A deputada e médica cardiopediatra Jandira Feghali (PCdoB-RJ), mãe de dois filhos, está empenhada em um processo de convencimento corpo a corpo dos deputados integrantes da Comissão de Seguridade Social e Família. Ela quer saber como pensam seus pares para então colocar em votação, já na quarta-feira 30, o projeto que descriminaliza e autoriza o aborto até a 12ª semana de gravidez. Jandira, que é relatora do projeto (o texto original é de 1991, dos ex-deputados Sandra Starling e Eduardo Jorge), decidiu conversar com cada um dos parlamentares da comissão, depois de perceber que a questão está enveredando para um confronto entre ciência e fé. A gota d’água foi a realização, na terça-feira 22, de uma longa e agitada audiência pública na Câmara, que reuniu médicos, cientistas e personalidades públicas contra e a favor do tema. “Houve momentos em que me senti na Idade Média, temendo ser levada a uma fogueira, tal o tom das manifestações do público e até de alguns dos debatedores”, comentou.

A audiência foi realizada em duas etapas, pela manhã e à tarde, com a presença de quatro palestrantes a favor da liberalização do aborto e quatro contra. Para o médico Thomaz Gollop, diretor do Instituto de Medicina Fetal de São Paulo e uma das maiores autoridades brasileiras na especialidade médica, está na hora de a sociedade entender que o debate precisa deixar de ser passional e encarar o aborto não como uma questão criminal, mas de saúde pública. “Vinte e cinco por cento das mortes maternas ocorrem em conseqüência de abortos ilegais. Apenas na Grande São Paulo, morrem anualmente dez mil mães por causa de abortos clandestinos. A conseqüência é um gasto de R$ 30 milhões por ano ao SUS no atendimento às vítimas”, explica o dr. Thomaz Gollop. Ele destacou ainda que a legislação sobre o aborto, de 1940, está se tornando uma figura de ficção. “Nenhuma mulher é presa e condenada a três anos de detenção há muito tempo. Os juízes nem levam o caso ao júri popular”, afirma.
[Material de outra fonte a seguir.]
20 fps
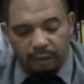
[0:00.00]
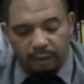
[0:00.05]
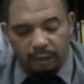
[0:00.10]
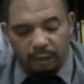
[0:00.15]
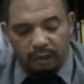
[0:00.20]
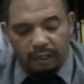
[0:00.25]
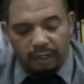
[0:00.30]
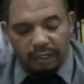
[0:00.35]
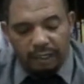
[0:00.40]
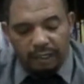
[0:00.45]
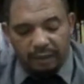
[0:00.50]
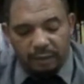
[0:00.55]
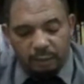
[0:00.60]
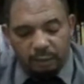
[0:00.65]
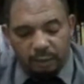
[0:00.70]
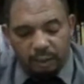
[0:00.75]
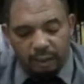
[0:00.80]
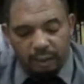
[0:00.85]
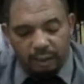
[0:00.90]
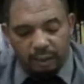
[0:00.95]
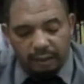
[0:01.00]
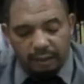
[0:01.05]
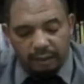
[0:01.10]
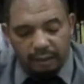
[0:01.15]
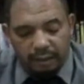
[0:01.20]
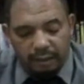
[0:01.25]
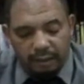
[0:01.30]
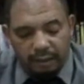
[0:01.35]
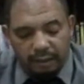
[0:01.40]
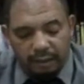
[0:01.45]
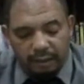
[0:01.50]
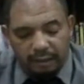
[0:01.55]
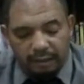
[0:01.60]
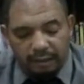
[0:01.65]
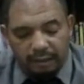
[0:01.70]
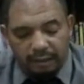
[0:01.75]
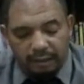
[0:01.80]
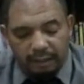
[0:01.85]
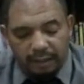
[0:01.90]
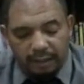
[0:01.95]
where were
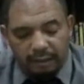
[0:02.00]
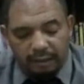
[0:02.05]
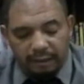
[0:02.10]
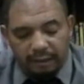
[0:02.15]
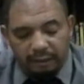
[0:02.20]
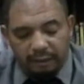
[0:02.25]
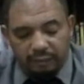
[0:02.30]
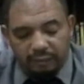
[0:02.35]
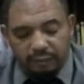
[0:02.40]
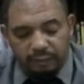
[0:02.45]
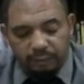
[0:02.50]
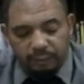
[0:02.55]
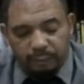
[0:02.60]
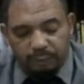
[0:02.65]
the other food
Outro participante do debate, o jurista Roberto Lorea, confirmou a ausência de condenações pela Justiça e mostrou que a atual legislação brasileira fere a legislação Pan-Americana e precisa ser mudada. Contrário ao aborto, o jurista Ives Gandra insistiu na tese de que a Constituição garantiria o “direito à vida desde a concepção”, mesma posição do ex-procurador-geral da República Cláudio Fonteles, também participante dos debates.